C’est foutu ! Les gars, le $DUSK couvert à l’avance a été retiré. Là, j’ai un peu peur. Je sais pas si ça va faire exploser la situation !

Les deux jours précédents, j’ai tenté un airdrop $KII récupéré via #ALPHA , mais j’ai échoué en restant trop optimiste ! Il ne reste plus que 15 u maintenant !

Récemment, je me suis à nouveau penché sur DUSK. Je pense que l’endroit le plus facile où le marché peut mal comprendre ce projet n’est pas “s’il y a ou non une technologie de confidentialité”, mais plutôt la technologie du livre blanc, et sa mise en œuvre dans la communication : est-ce que ce sont vraiment la même chose ?

D’abord, regardons les données solides : DUSK est une couche 1 indépendante, avec un approvisionnement maximum de 1 milliard de tokens, et un seuil de staking minimal de 1000 DUSK. Une partie des tokens est libérée sur des périodes pouvant aller jusqu’à 36 ans.

Techniquement, il y a aussi bien quelque chose.
Le cœur du livre blanc n’est pas juste de l’anonymat simple, mais Phoenix + Zedger + XSC.

Phoenix utilise des UTXO de confidentialité, des arbres de Merkle, des nullifieurs et des preuves à divulgation nulle de connaissance (zk) pour masquer des informations sensibles comme le montant des transactions et l’attribution des actifs, tout en prouvant que “cet actif existe réellement” et qu’il n’y a pas de double dépense.

Zedger va encore plus loin vers le domaine des actifs financiers : il intègre dans le modèle de confidentialité la logique d’émission, de transfert, de rachat, etc., des actifs de type titres.

Et XSC traite un problème plus concret : une fois les actifs de type titres tokenisés et mis en chaîne, comment satisfaire à la fois la confidentialité et la réglementation.

Donc, en réalité, ce que DUSK veut faire ce n’est pas “un autre ZEC”, mais plutôt une infrastructure de règlement financier axée sur la confidentialité.

Mais c’est justement là qu’apparaît le plus grand décalage de compréhension.
Ce que la technologie peut faire ≠ le fait que le modèle métier soit déjà déployé.

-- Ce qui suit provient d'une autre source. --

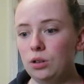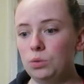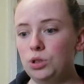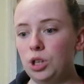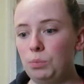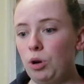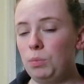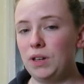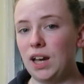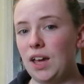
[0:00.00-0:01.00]
which I'll
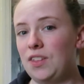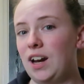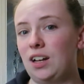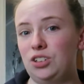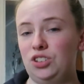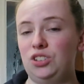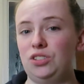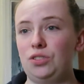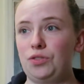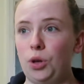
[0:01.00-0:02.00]
probably get in the next
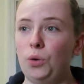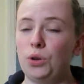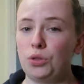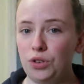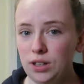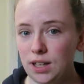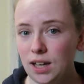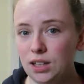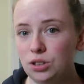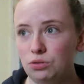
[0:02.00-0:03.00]
2 to 3
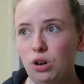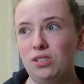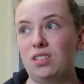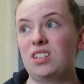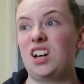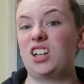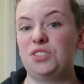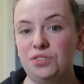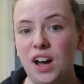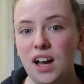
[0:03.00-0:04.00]
days rather than the next
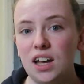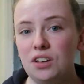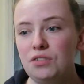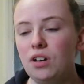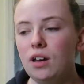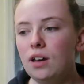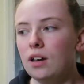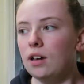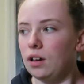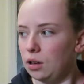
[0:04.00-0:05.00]
5.
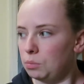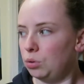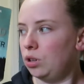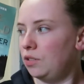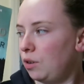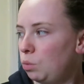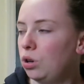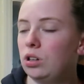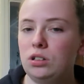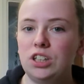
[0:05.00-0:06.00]
But if I
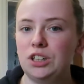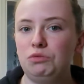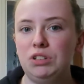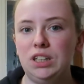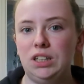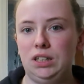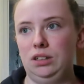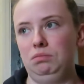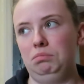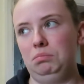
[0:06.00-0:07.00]
were to read
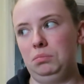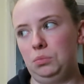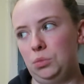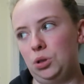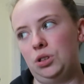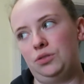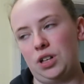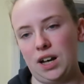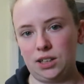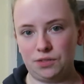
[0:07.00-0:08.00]
for
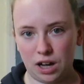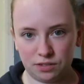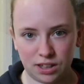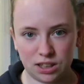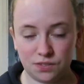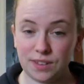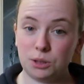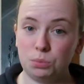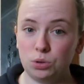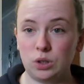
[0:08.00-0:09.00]
the next 5 days of
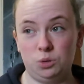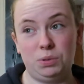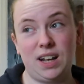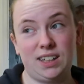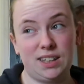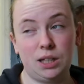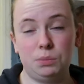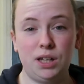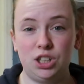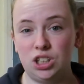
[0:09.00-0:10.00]
this book, it would be like 10
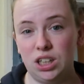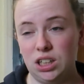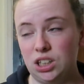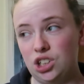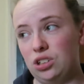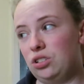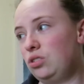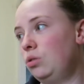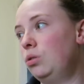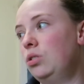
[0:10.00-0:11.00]
pages each,
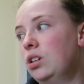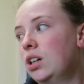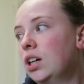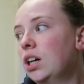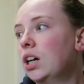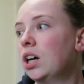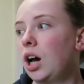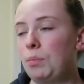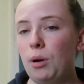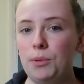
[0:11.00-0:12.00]
so
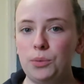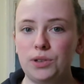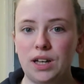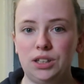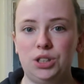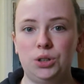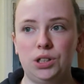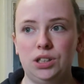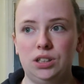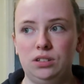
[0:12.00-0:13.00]
I probably will get
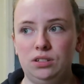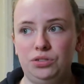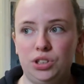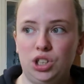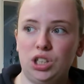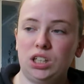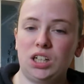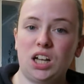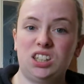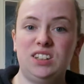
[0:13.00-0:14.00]
to finish this the
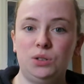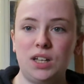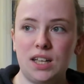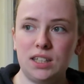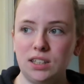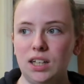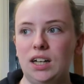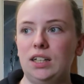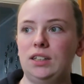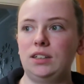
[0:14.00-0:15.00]
next 2 days.
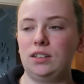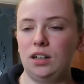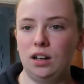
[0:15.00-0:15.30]
And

Les listes d’institutions, d’actifs et de partenaires présentées dans la communication du projet, je ne les considère pas directement comme une preuve d’utilisation réelle.

La véritable mise en œuvre doit continuer à avancer :

Propositions de gouvernance → votes de la communauté → validateurs / parties prenantes désignés → déploiement technique mise en ligne officielle, transactions réelles.
Et même après la mise en ligne, ce n’est pas encore suffisant.

À la fin, il faut voir s’il existe des adresses actives on-chain, le nombre de transactions, la consommation de Gas, la taille des actifs, et le niveau de participation des validateurs.

C’est exactement ce qui me préoccupe le plus aujourd’hui dans DUSK.

Le livre blanc résout la question “est-ce qu’on peut le faire”, la gouvernance résout “est-ce qu’on peut le mettre en ligne”, et les données on-chain répondent à “y a-t-il vraiment des gens qui l’utilisent ?”.

Donc : la liste ≠ l’utilisation, la coopération ≠ les revenus, et la technologie achevée ≠ une boucle commerciale fermée.

Si, à l’avenir, Phoenix, Zedger et XSC sont réellement utilisés massivement par des actifs financiers, alors seulement le Gas de DUSK et les besoins en staking pourraient créer une véritable capture de valeur.

À ce moment-là, ce ne sera plus “juste une crypto à concept de confidentialité”.